Susan Gevirtz lives in San Francisco. Assistant professor for 10 years at Sonoma State University, Calfornia, she now teaches in CCA’s graduate Visual and Critical Studies and Fine Arts programs. Her books of poetry include Aerodrome Orion & Starry Messenger (Kelsey Street, 2010); BROADCAST (Trafficker, 2010); Thrall (Post-Apollo Press, 2007); Hourglass Transcripts (Burning Deck, 2001); Spelt, a collaboration with Myung Mi Kim (a+bend, 1999); Black Box Cutaway (Kelsey Street, 1999); PROSTHESIS : : CAESAREA (Potes and Poets, 1994; reissue Little Red Leaves, 2009); Taken Place (Reality Street 1993); Linen minus (Avenue B 1992); and Domino: point of entry (Leave Books, 1992). Many essays have appeared in literary magazines and scholarly journals. She was an associate editor of HOW(ever) a journal of modernist/innovative directions in women’s poetry and scholarship, on the editorial advisory board of the journal Avec, and the online journal HOW2. She received the New Langton Arts “Bay Area Award in Litertaure” in the Spring of 2000. She has recently collaborated with interdisciplinary artist Margaret Tedesco and sound artist Andrew Klobucar. Her play Motion Picture Home was performed as part of a poet’s theatre event in the winter of 2002.
For more than a decade, solo performer Stokley Towles has been studying us. He examines the mundane aspects of life in Seattle like an anthropologist from another planet–our libraries, our trash system, our police force, the history of a single city block–and delivers his findings in rich, understated monologues full of bizarre, colorful trivia and bittersweet observations about how people navigate the world and each other. His latest study, Stormwater, is about the rivers that run beneath our feet. – Brendan Kiley, The Stranger Weekly
Eirik Steinhoff has taught contemporary and renaissance poetry at Mills College and at the University of Chicago, where he received his PhD in December 2012. He also teaches in the Workshop on Language and Thinking at Bard College and at the Green Haven Correctional Facility in New York State.

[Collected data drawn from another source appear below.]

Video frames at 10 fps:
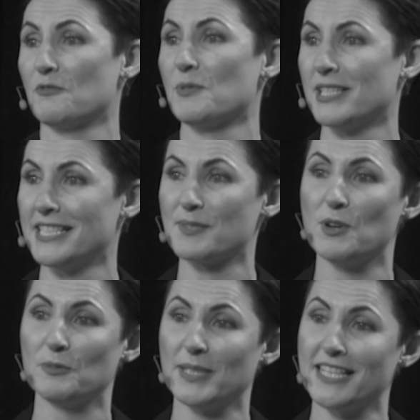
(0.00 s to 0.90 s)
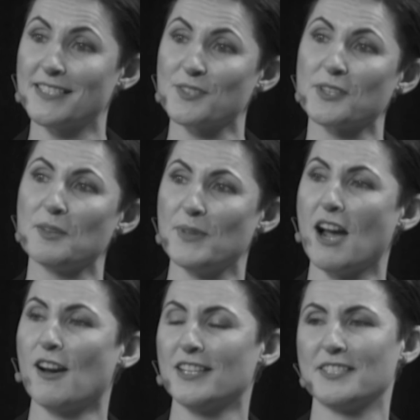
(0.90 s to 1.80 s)
from a really small place, so it can be
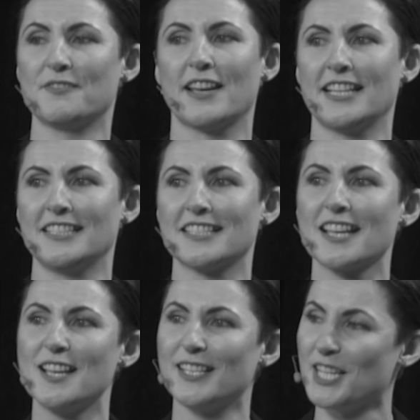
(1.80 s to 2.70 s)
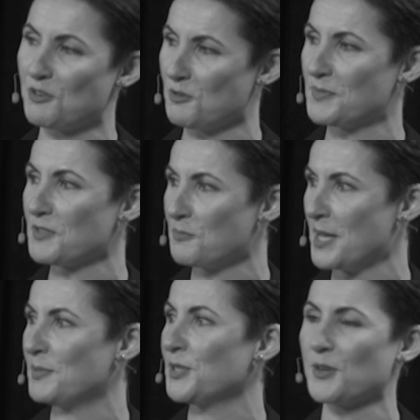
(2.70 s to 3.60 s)
hard to find like groups of
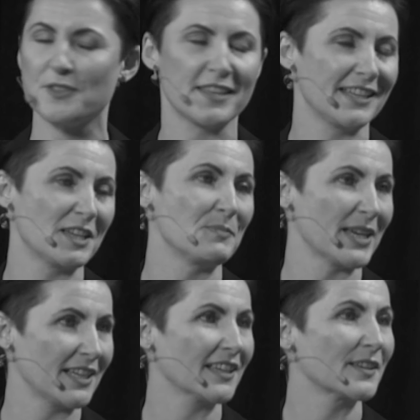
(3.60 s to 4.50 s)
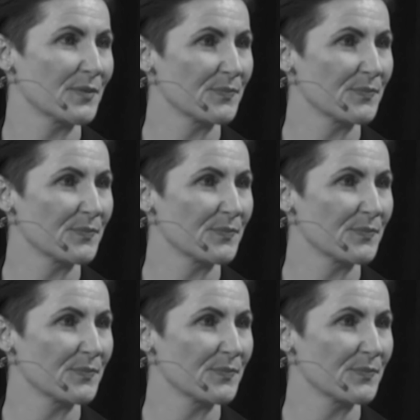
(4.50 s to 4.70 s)
people who are thinking big.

Between 2000 and 2005 he edited CHICAGO REVIEW; in 2009 his translations from Petrarch’s RIME SPARSE appeared as a limited-edition letterpressed chapbook from Albion Books; and in fall 2013 a series of pamphlets called A FIERY FLYING ROULE that he produced in the vicinity of the Oakland Commune (a.k.a. Occupy Oakland) will be published by Station Hill Press. He lives in Olympia, Washington, where he is composing a book on the sense of chance in early modern England.
With a practice akin to an alchemist, Jenny Heishman creates approachable objects that elicit misunderstanding and require a shift in perspective. Using a variety of run-of-the-mill materials including aluminum foil, ceramic tiles, paper, tape, fabric and Styrofoam, Heishman alters the way we experience the use of these humble items. Encountering her works on paper and in sculpture, one recognizes her misuse of material and her interest in broken patterns, faux surfaces and optical illusions. Jenny Heishman grew up in Florida surrounded by theme parks, water flumes and golf courses. Nature was mimicked — much of her world was a reconstruction of some other place’s history and landscape. She writes: “Because we enjoyed year-round warmth, we built the seasonal changes with plastic autumn leaves, artificial snow, and unspoken agreements. This environment taught me how to use objects to create a fabricated reality.” Her work encourages us to find pleasure in the act of looking and her playful gestures reward us with multiple visual surprises. Heishman received the Betty Bowen Award and a Pollock-Krasner Foundationan grant in 2011. She received her MFA from Ohio State University in 1998.